» THE DATA:

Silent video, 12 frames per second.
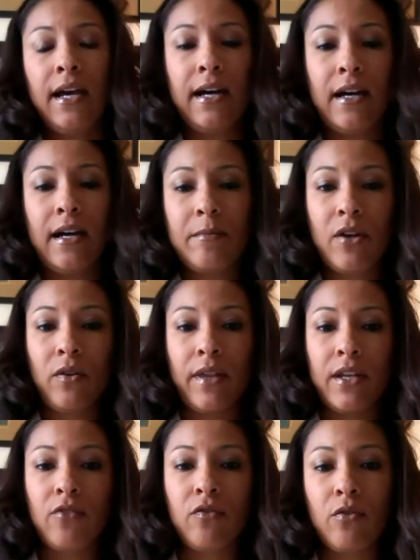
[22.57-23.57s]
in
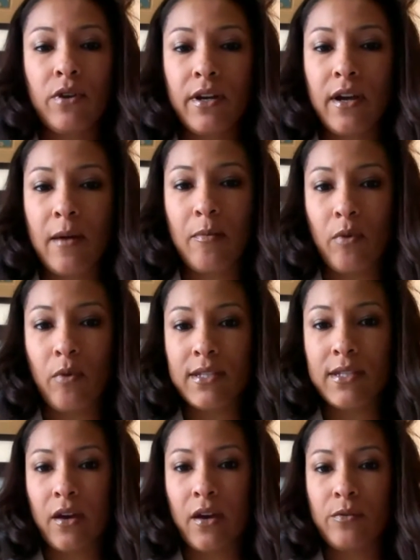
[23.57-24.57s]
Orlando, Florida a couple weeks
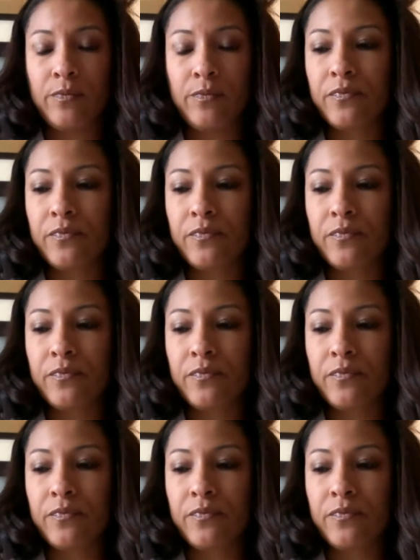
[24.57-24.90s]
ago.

» YOUR ASSIGNMENT: The records above should be duplicated exactly, with none of their pictures kept.

» ANSWER TO THE PROBLEM:
Silent video, 12 frames per second.
[22.57-23.57s]
in
[23.57-24.57s]
Orlando, Florida a couple weeks
[24.57-24.90s]
ago.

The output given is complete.